А происходило следующее: какие-то люди в одинаковой серой униформе – явно какие-то силовики, рубили в капусту мучителей старшего помощника. Одному из дознавателей лихо смахнули голову с плеч и его кровь, фонтаном хлынувшая из перерубленной шеи, и оросила лицо Дениса. Увиденная картина обрадовала его до чрезвычайности, правда мелькнула трезвая мысль, что можно попасть из огня да в полымя, но старший помощник усилием воли ее отогнал, решив считать, что теперь все будет хорошо.

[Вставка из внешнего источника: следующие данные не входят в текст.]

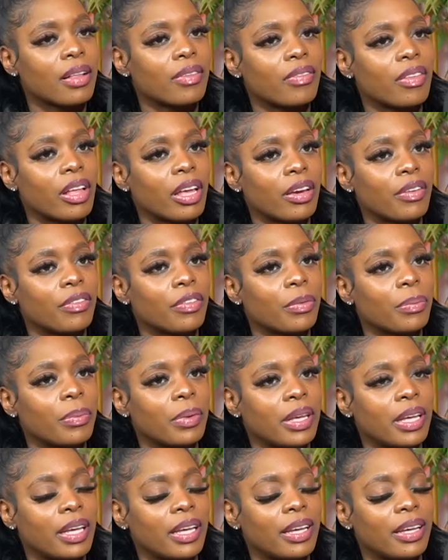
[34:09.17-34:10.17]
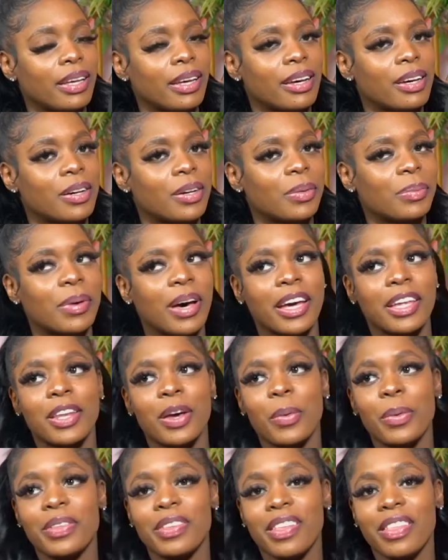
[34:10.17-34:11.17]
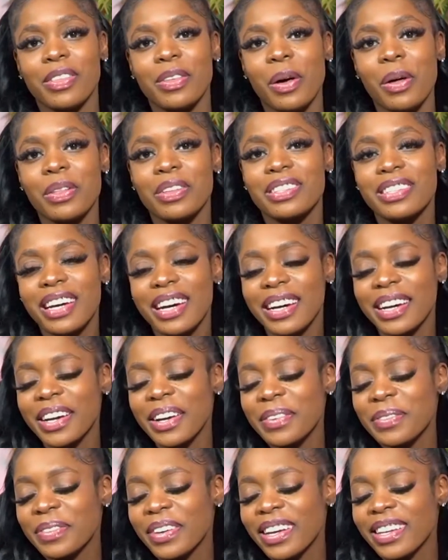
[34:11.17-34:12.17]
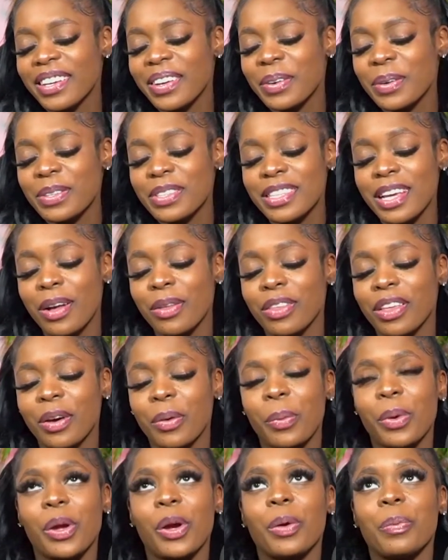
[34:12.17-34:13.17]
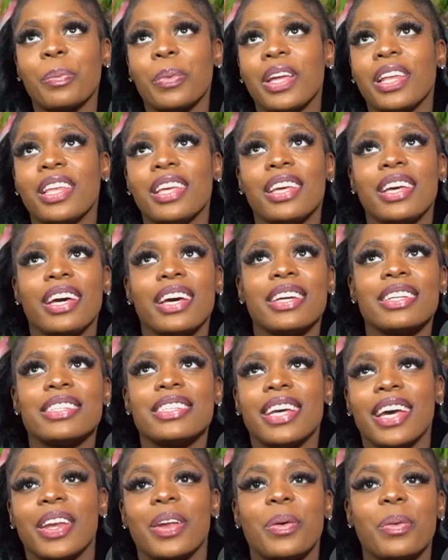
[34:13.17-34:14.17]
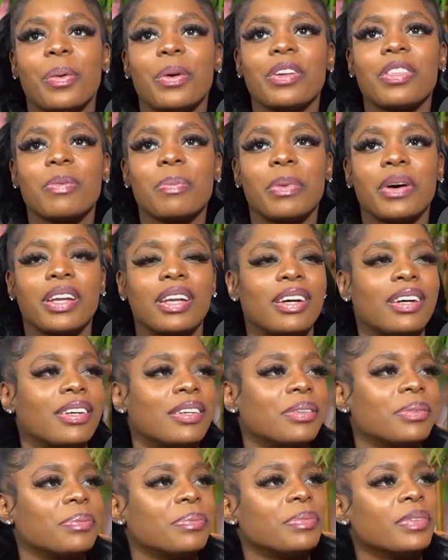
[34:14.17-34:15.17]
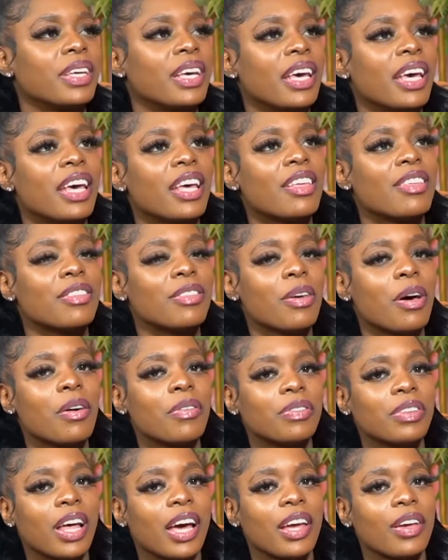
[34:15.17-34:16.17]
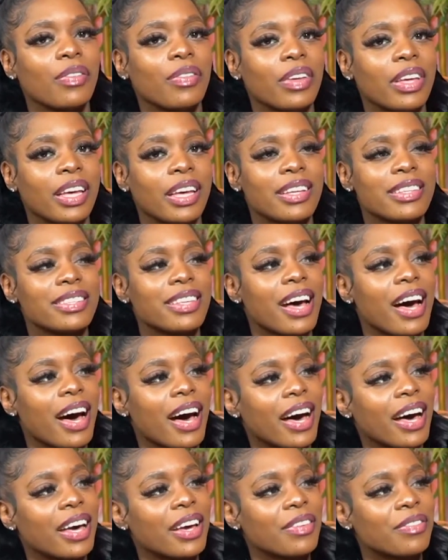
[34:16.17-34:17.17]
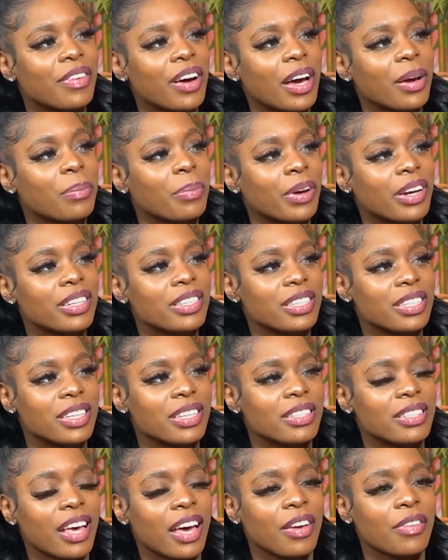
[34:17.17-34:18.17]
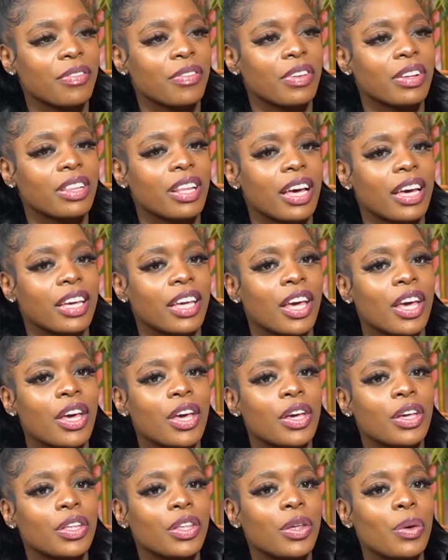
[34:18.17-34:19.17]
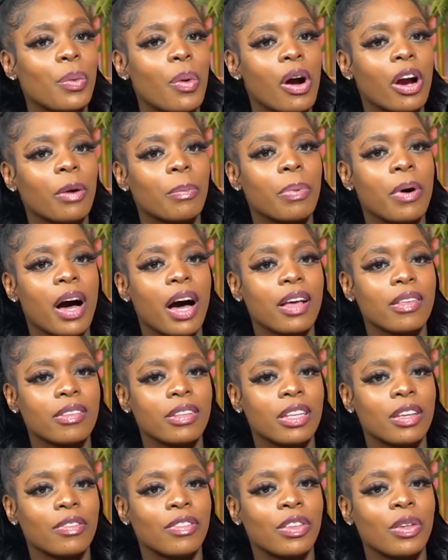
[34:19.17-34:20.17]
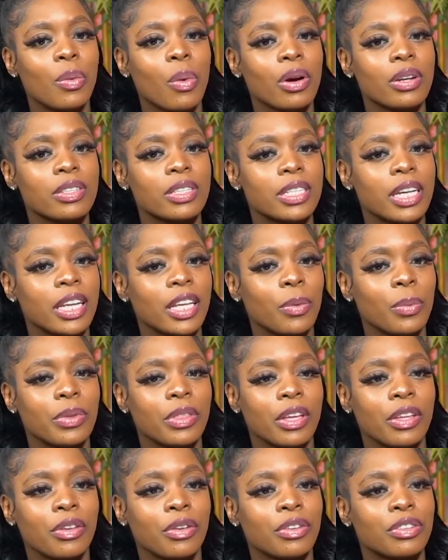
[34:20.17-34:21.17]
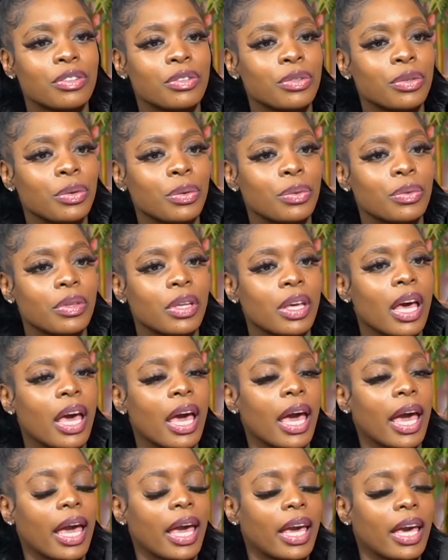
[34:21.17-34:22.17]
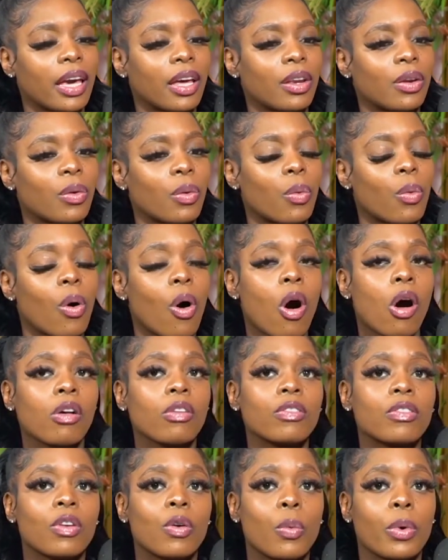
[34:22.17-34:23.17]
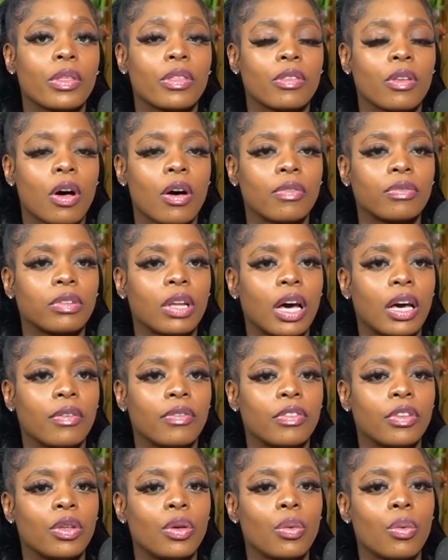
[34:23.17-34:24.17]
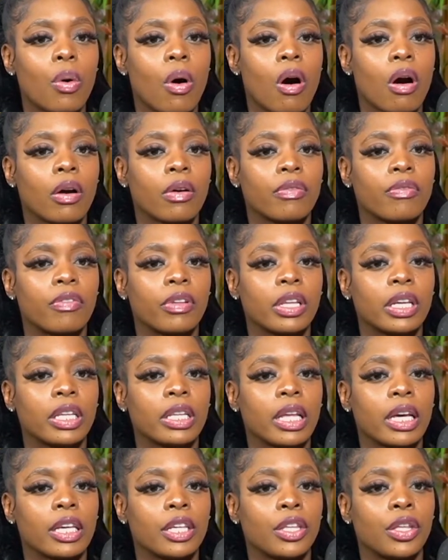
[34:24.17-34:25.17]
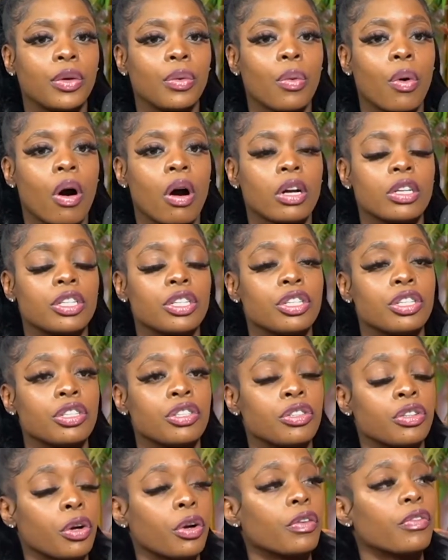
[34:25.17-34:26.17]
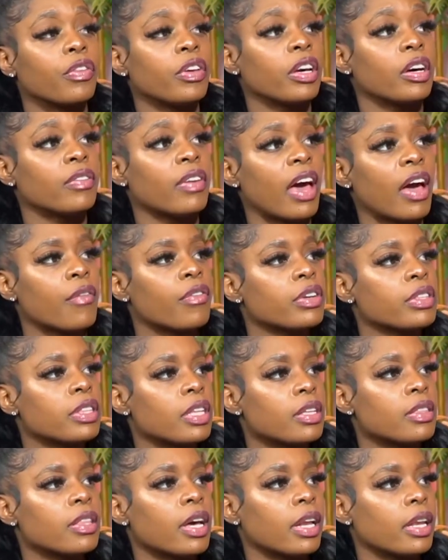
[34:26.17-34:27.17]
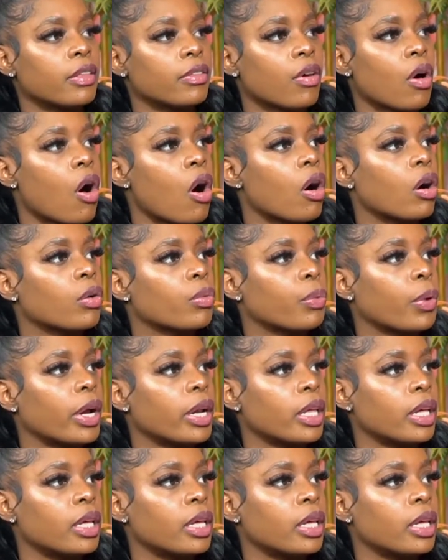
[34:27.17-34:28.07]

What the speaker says: like for me, I know we say this all the time. I know it sounds like we are beating a dead horse, but soft life is high vibrations. I feel like you are positive, you are standing within your truth. And also with soft life, you are feeling like you are deserving of everything that is already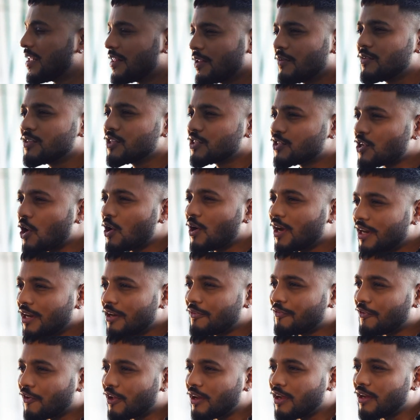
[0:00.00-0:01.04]
There was a song I
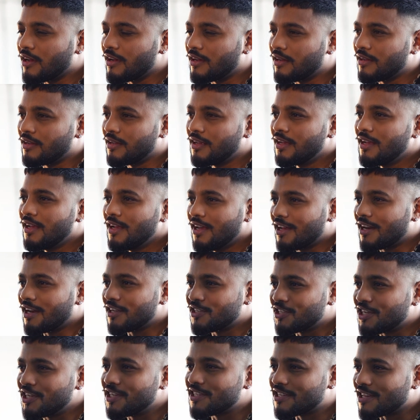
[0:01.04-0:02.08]
did for a uh,
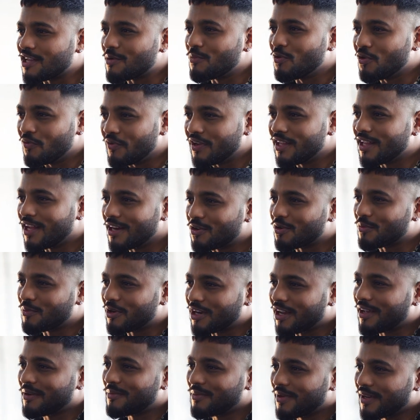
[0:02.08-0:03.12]
Rajni Sir movie that took me
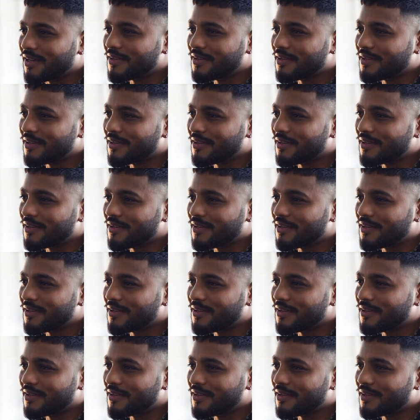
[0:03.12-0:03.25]
time.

Покончив с палачами, «серые освободители» ловко расковали его, показав в этом деле значительную сноровку, подняли с пыточного ложа и завернули в какой-то кусок ткани, типа простыни. Один из освободителей поднес к лицу Дениса кубок с какой-то неприятно пахнущей жидкостью и прежде чем старший помощник принял решение – пить, не пить, брыкаться, постараться выбить кубок из рук подносчика, или произвести еще какое действие, ловко разжал его губы, слегка надавив на нужные точки, расположенные на нижней челюсти, и влил в рот Дениса содержимое сосуда – примерно так дают лекарство котам, собакам и прочим животным, не соображающим, что это делается для их же пользы. Последнее, что запомнил старший помощник, прежде чем окончательно впасть в забытье, было то, что его куда-то несут, перекинув через плечо.